::: Data for this exercise

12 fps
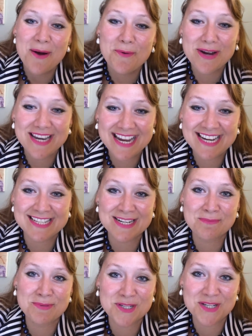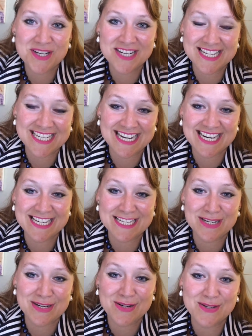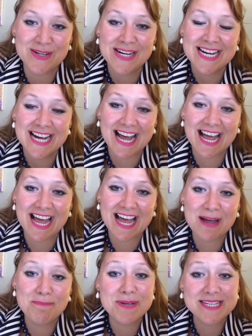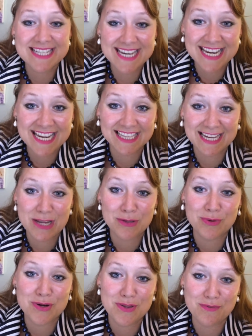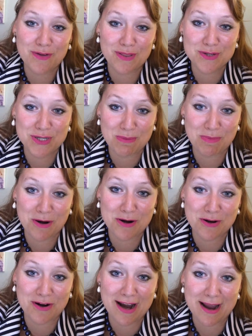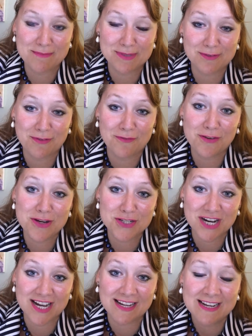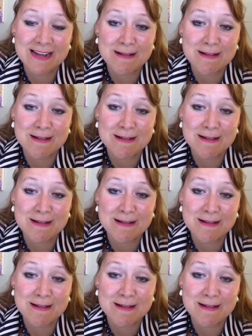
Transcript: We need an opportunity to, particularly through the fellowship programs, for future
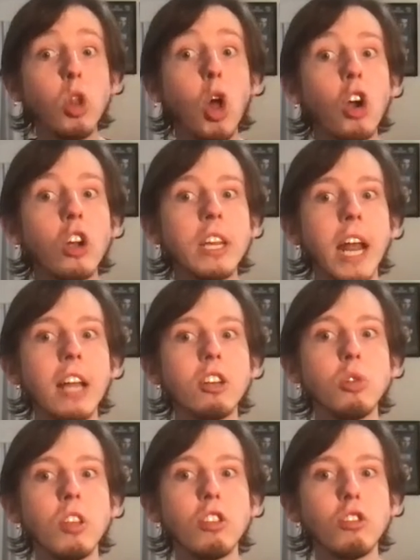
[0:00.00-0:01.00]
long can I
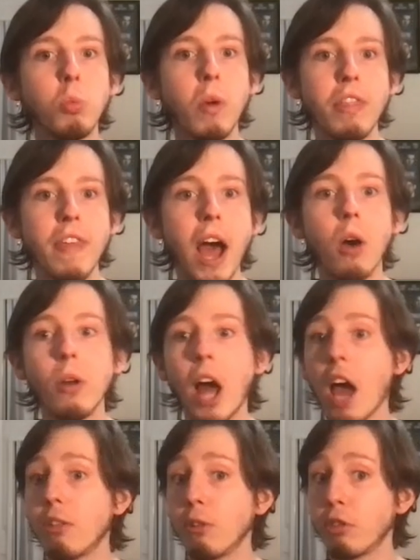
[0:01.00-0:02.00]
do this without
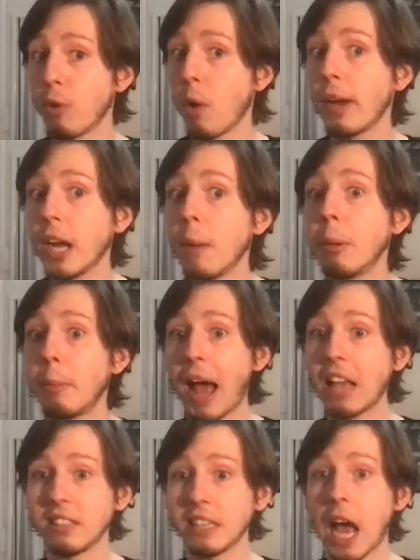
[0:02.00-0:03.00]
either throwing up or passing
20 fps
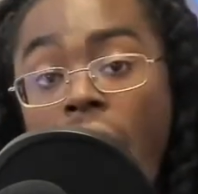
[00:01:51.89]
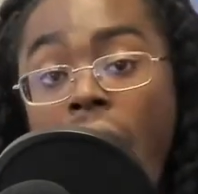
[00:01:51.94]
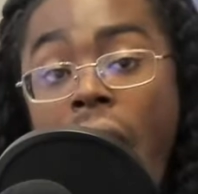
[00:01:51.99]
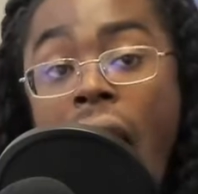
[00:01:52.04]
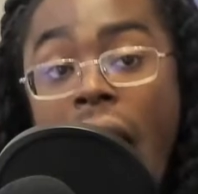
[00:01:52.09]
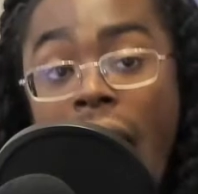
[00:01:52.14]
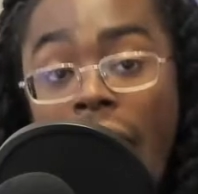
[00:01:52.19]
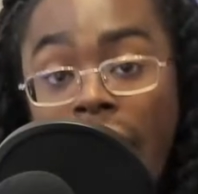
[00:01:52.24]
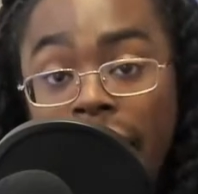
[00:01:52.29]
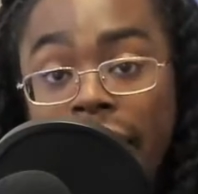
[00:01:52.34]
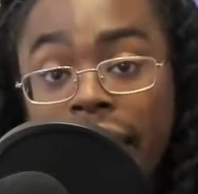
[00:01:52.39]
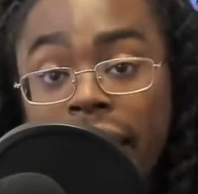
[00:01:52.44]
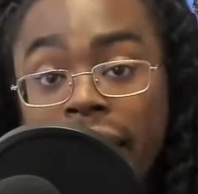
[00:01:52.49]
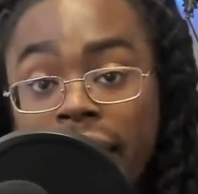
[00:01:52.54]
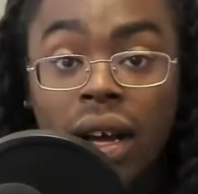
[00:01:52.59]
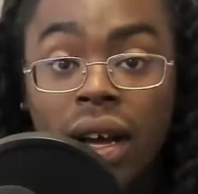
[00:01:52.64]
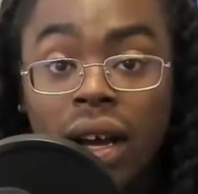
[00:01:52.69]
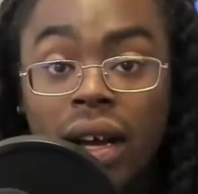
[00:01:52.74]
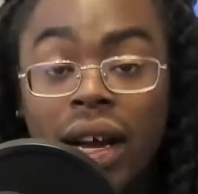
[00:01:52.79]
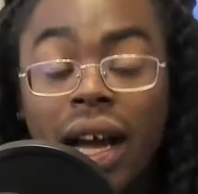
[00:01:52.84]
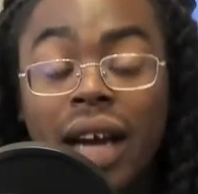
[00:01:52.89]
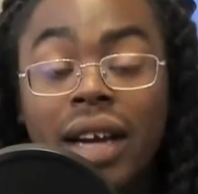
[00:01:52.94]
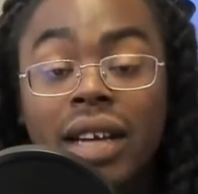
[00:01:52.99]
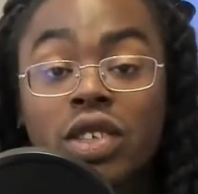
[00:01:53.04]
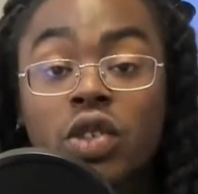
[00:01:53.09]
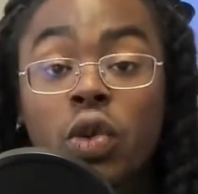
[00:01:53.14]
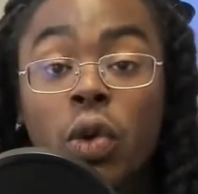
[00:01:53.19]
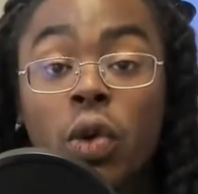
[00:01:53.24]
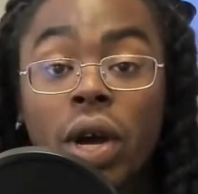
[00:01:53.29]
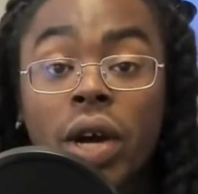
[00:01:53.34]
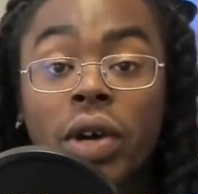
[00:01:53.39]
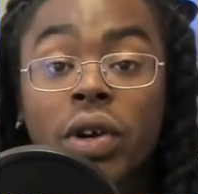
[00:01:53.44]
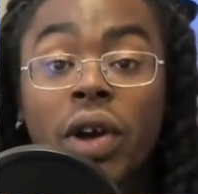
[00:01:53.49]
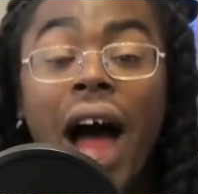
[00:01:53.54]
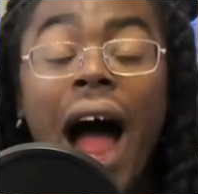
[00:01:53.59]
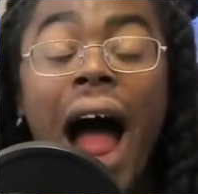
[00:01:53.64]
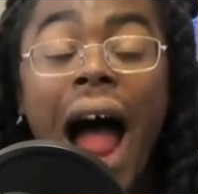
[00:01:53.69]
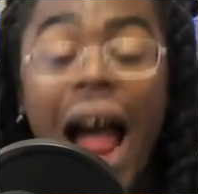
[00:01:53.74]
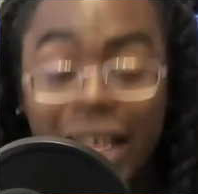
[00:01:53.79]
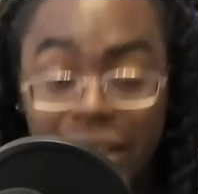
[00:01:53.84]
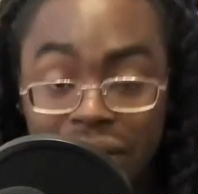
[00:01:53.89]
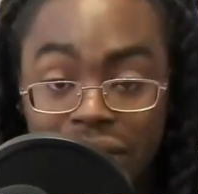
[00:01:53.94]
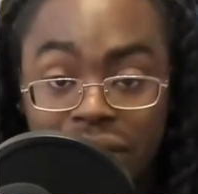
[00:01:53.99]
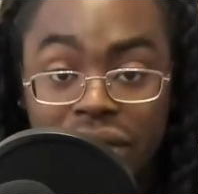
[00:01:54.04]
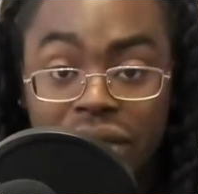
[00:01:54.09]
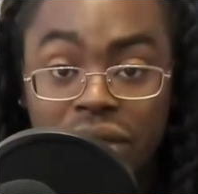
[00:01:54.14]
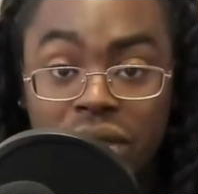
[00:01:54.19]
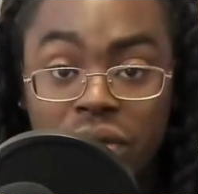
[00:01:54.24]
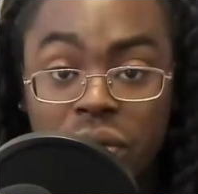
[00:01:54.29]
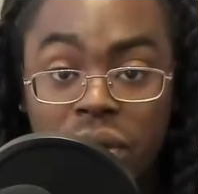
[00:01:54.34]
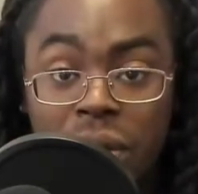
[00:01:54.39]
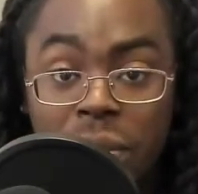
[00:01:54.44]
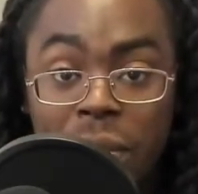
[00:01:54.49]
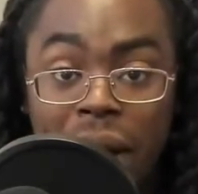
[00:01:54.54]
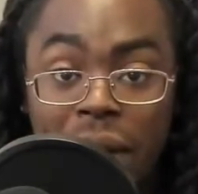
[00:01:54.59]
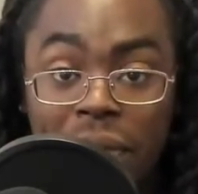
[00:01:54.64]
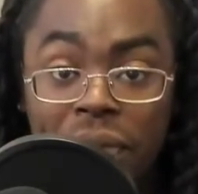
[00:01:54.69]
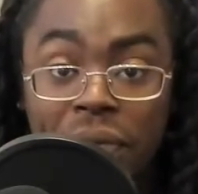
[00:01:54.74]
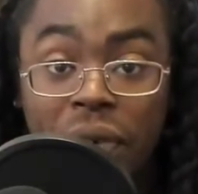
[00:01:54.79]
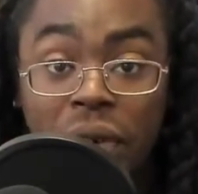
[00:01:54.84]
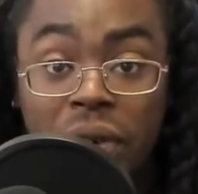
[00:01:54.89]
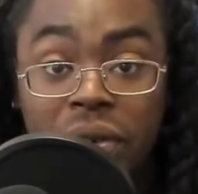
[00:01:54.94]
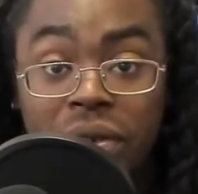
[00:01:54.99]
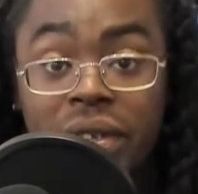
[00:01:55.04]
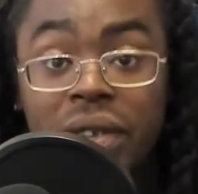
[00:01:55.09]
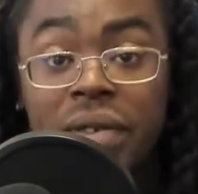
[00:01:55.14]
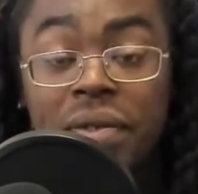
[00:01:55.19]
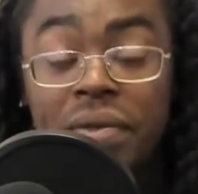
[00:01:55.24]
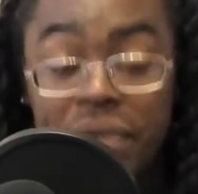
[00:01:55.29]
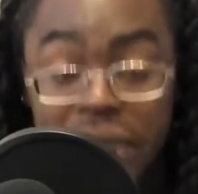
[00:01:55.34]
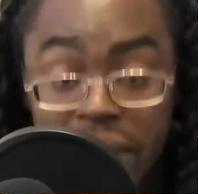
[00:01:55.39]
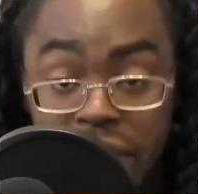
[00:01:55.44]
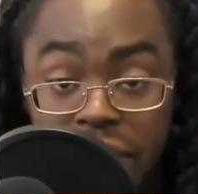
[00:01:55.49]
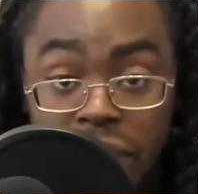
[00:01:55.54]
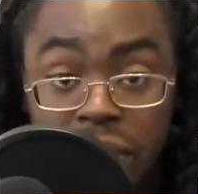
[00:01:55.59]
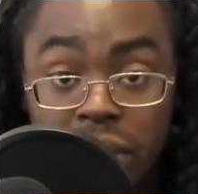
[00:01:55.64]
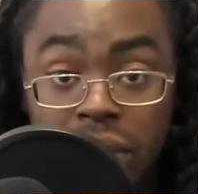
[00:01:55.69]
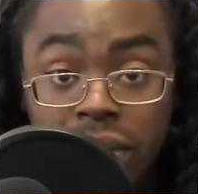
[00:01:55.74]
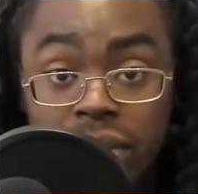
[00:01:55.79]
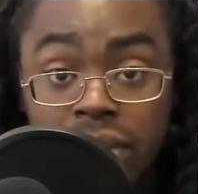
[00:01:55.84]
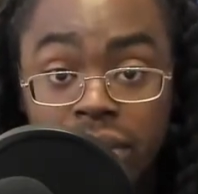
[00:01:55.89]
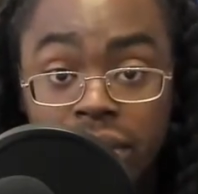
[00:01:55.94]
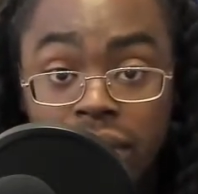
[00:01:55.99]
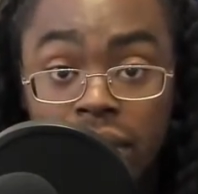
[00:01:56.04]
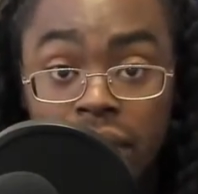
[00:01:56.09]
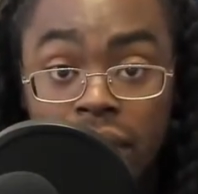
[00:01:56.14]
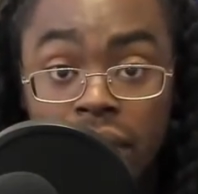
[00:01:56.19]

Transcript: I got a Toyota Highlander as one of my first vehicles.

::::::
::: Data for this exercise

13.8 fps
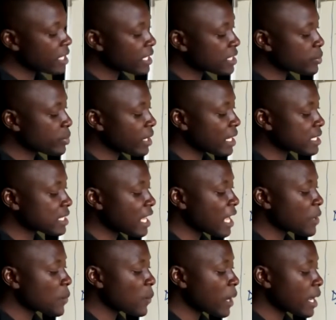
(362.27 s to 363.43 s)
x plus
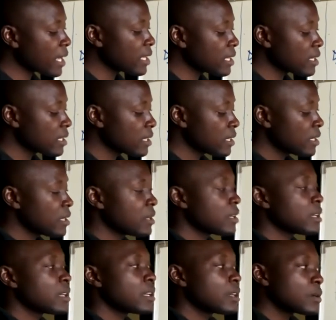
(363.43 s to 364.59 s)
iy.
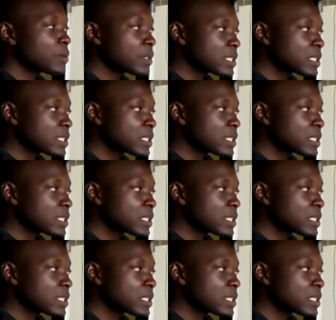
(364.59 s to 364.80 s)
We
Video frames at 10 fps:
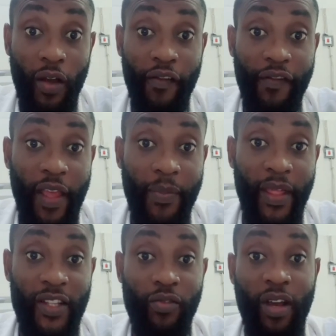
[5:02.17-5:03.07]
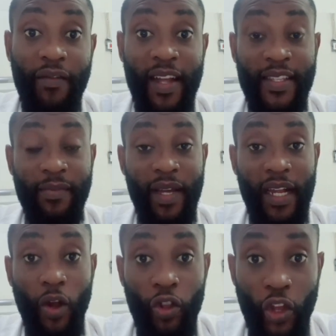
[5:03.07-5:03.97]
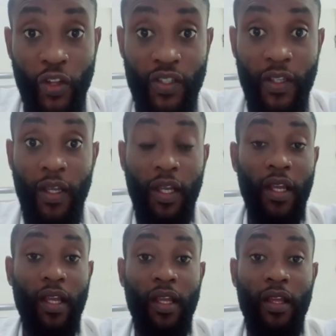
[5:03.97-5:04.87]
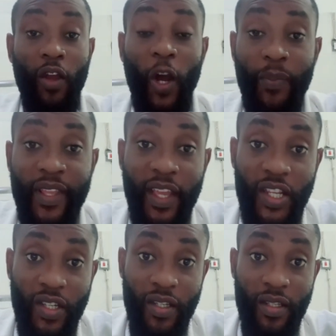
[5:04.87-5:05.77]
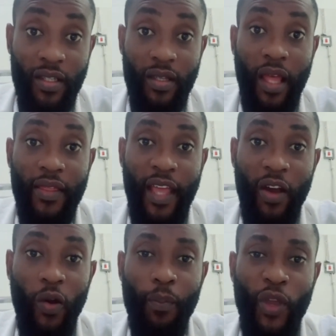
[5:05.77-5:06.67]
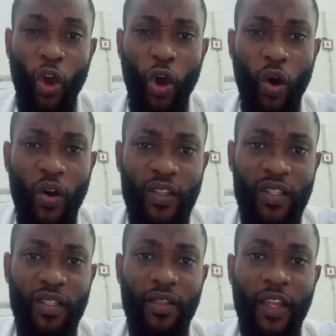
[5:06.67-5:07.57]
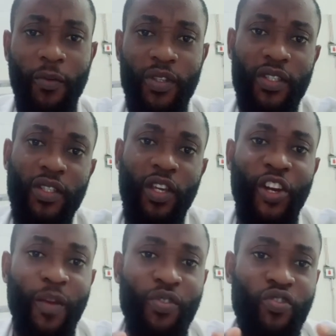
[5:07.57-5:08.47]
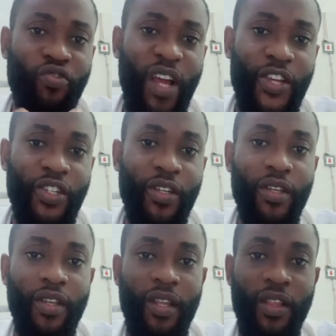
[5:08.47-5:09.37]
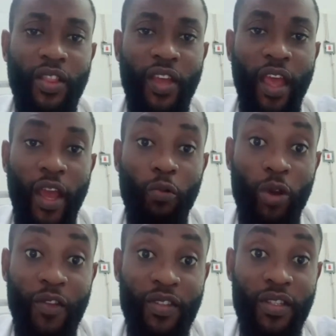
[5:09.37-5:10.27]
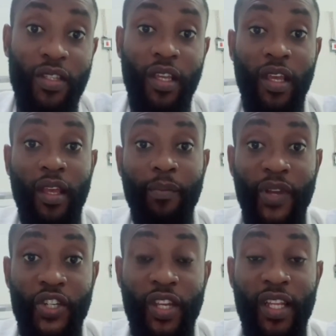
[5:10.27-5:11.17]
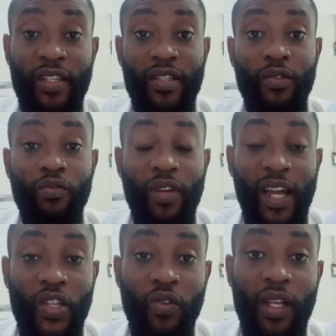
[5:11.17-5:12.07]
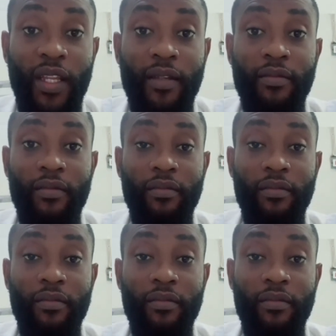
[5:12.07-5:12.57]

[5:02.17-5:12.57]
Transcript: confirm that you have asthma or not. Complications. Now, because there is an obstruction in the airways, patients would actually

::::::

◆ **Requirement**
Nothing except the lines from the one containing "[00:01:53.09]" through the one containing "[00:01:53.99]" should appear in the answer, exactly as above and without pictures.

◆ **Reply**
[00:01:53.09]
[00:01:53.14]
[00:01:53.19]
[00:01:53.24]
[00:01:53.29]
[00:01:53.34]
[00:01:53.39]
[00:01:53.44]
[00:01:53.49]
[00:01:53.54]
[00:01:53.59]
[00:01:53.64]
[00:01:53.69]
[00:01:53.74]
[00:01:53.79]
[00:01:53.84]
[00:01:53.89]
[00:01:53.94]
[00:01:53.99]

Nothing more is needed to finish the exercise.